● **TASK**: Scan the listing below for the word "with" and copy every line where it occurs.

--- RECORDED INFORMATION Enclosed Below ---

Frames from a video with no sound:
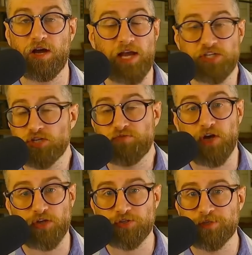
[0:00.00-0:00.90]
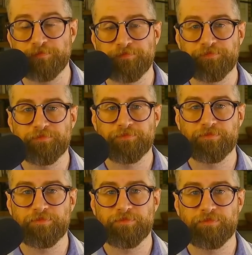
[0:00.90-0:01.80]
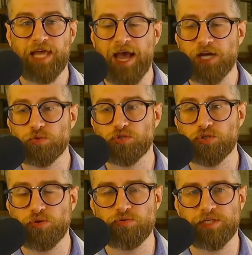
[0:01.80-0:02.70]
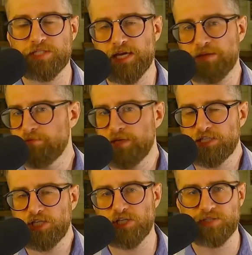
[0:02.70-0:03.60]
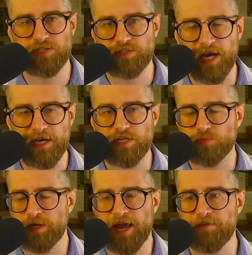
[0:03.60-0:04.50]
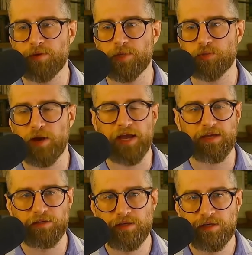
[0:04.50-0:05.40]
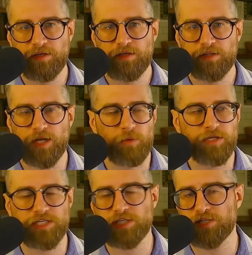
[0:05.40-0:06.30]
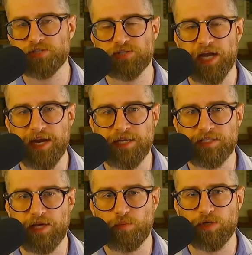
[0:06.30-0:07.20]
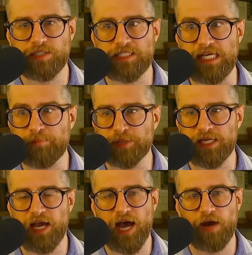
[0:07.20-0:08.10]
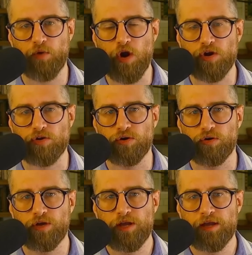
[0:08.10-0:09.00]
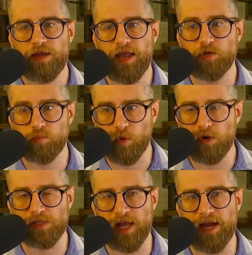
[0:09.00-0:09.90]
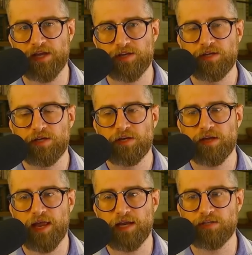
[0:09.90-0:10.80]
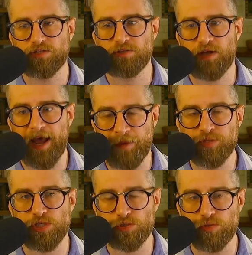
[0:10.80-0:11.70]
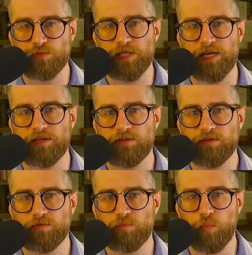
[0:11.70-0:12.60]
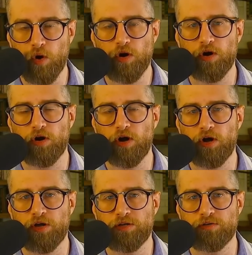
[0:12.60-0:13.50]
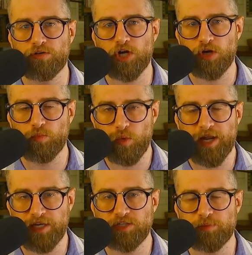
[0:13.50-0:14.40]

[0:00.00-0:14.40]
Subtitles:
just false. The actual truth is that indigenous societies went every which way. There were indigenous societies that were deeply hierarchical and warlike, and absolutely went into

--- End of Enclosed RECORDED INFORMATION ---
--- RECORDED INFORMATION Enclosed Below ---

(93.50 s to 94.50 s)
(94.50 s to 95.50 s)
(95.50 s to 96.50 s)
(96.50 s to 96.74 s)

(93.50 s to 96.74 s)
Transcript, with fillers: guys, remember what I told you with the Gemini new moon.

--- End of Enclosed RECORDED INFORMATION ---
--- RECORDED INFORMATION Enclosed Below ---

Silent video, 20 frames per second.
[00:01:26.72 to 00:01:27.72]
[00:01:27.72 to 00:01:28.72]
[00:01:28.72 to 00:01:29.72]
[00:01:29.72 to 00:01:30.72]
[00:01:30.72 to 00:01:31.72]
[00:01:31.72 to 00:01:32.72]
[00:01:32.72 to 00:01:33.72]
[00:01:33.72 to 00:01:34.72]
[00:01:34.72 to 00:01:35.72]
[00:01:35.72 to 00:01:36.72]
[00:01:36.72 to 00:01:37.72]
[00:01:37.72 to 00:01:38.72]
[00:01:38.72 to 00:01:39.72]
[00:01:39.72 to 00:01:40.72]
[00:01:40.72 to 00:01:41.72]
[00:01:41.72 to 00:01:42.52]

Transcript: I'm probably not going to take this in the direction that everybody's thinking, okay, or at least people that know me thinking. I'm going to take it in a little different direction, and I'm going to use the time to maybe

--- End of Enclosed RECORDED INFORMATION ---

● **OUTPUT FOR THIS EXERCISE**:
Frames from a video with no sound:
Transcript, with fillers: guys, remember what I told you with the Gemini new moon.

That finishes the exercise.